Die OEE (Overall Equipment Effectiveness) gilt als Standardkennzahl für Produktivität und Effizienz in der Fertigung. Doch ihre Aussagekraft hängt stark davon ab, wie sie interpretiert, angewendet und in Entscheidungen integriert wird. Viele Unternehmen nutzen OEE zwar regelmäßig, machen aber strategische Fehler, die ihren Nutzen erheblich einschränken.
1. OEE wird isoliert betrachtet
OEE ist kein Selbstzweck. Eine hohe Anlagenverfügbarkeit nützt wenig, wenn der Auftrag überflüssig oder das Produkt unrentabel ist. Viele Unternehmen messen OEE ohne Bezug zu Kosten, Auftragsstruktur oder Nachfrage, wodurch operative Erfolge keinen betriebswirtschaftlichen Effekt haben.
Praxis-Tipp: OEE immer in Kombination mit KPIs wie Durchsatz, Materialkosten und Energieverbrauch bewerten, um echte Wirtschaftlichkeit zu messen.
2. Fehlende Differenzierung nach Anlagen und Prozessen
Die OEE-Formel ist standardisiert, ihre Bedeutung jedoch nicht.
Ein Spritzgusswerk, eine Montage oder eine kontinuierliche Prozessanlage unterscheiden sich massiv in Taktung, Störanfälligkeit und Qualitätskriterien.
Fehler: Vergleich aller Anlagen nach identischem OEE-Ziel.
Besser: Prozessspezifische Zielwerte definieren und Benchmarks je Linie, Produktgruppe oder Technologie aufbauen.
3. Keine Verbindung zur Fertigungsstrategie
OEE wird häufig operativ gemessen, aber nicht strategisch gesteuert.
Wird sie nicht mit der übergeordneten Produktions- oder Lean-Strategie verknüpft, bleibt sie ein isoliertes Shopfloor-Thema.
Beispiel: Eine OEE-Steigerung kann kontraproduktiv sein, wenn dadurch Pufferzeiten für Qualitätskontrollen verloren gehen oder Wartungszyklen zu kurz werden.
Empfehlung: OEE immer als Teil eines integrierten Performance-Frameworks betrachten – gemeinsam mit KPIs zu Qualität, Lieferfähigkeit und Flexibilität.
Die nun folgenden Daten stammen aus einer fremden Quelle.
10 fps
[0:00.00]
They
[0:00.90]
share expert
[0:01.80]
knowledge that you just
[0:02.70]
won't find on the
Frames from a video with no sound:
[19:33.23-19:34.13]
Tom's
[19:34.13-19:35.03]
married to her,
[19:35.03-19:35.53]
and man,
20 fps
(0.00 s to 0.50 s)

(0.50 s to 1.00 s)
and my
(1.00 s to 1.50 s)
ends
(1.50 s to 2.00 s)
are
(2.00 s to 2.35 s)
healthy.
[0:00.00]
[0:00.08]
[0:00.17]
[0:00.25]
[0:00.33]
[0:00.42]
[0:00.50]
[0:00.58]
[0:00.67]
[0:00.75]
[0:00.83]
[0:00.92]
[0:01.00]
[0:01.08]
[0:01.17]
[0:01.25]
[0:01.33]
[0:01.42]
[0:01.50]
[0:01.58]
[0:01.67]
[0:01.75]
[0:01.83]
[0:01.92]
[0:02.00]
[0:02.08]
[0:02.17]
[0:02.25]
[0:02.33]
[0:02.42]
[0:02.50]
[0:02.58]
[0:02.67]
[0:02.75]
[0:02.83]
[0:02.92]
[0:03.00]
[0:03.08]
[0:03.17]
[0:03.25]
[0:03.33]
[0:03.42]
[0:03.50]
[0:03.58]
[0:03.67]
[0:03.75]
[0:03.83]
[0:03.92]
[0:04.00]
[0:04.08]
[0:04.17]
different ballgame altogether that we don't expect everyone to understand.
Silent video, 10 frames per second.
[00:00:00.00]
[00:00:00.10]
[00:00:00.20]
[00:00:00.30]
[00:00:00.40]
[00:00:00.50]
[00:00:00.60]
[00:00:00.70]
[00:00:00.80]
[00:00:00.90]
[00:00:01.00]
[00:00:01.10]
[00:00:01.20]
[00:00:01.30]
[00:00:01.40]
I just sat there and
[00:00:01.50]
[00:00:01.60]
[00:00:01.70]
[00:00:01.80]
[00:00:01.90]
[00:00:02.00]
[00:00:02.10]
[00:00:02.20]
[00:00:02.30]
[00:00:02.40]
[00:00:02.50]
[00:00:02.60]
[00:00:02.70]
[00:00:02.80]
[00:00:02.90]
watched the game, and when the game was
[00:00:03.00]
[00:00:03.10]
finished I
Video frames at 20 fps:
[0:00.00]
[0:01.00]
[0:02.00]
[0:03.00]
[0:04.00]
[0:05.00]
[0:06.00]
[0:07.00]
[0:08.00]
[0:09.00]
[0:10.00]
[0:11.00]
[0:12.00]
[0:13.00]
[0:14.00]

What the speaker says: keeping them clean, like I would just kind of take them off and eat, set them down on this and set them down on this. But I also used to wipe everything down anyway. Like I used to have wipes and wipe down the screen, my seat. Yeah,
4. Fehlende Verantwortlichkeiten und Follow-up
Viele Betriebe berechnen OEE automatisch über ein MES, aber niemand nutzt die Erkenntnisse aktiv.
Ein Dashboard erzeugt noch keine Verbesserung, solange es keine Verantwortung, Zielvereinbarung und Maßnahmennachverfolgung gibt.
Best Practice: OEE-Analysen regelmäßig in Shopfloor-Meetings einbinden, Ursachenbewertung strukturieren und Verbesserungsmaßnahmen nachverfolgen.
5. Falsche Interpretation von Trends
Ein steigender OEE-Wert wird oft als Erfolg gefeiert – auch wenn er auf reduzierten Qualitätsanforderungen, kleineren Losgrößen oder kurzfristigen Effekten beruht. Ohne Kontextanalyse führen solche Trends zu Fehlschlüssen.
Tipp: Veränderungen immer gegen Referenzbedingungen (Schicht, Produkt, Losgröße) validieren und langfristige Durchschnittswerte heranziehen.
Fazit
OEE ist eine unverzichtbare Kennzahl, aber kein Allheilmittel.
Ihr Wert entsteht erst, wenn sie strategisch eingebettet, prozessspezifisch bewertet und konsequent genutzt wird.
In Kombination mit einem MES-System – etwa mit einer Cloud-Plattform – wird OEE zur vernetzten Steuerungsgröße, die operative Exzellenz messbar macht und in konkrete Geschäftsergebnisse übersetzt.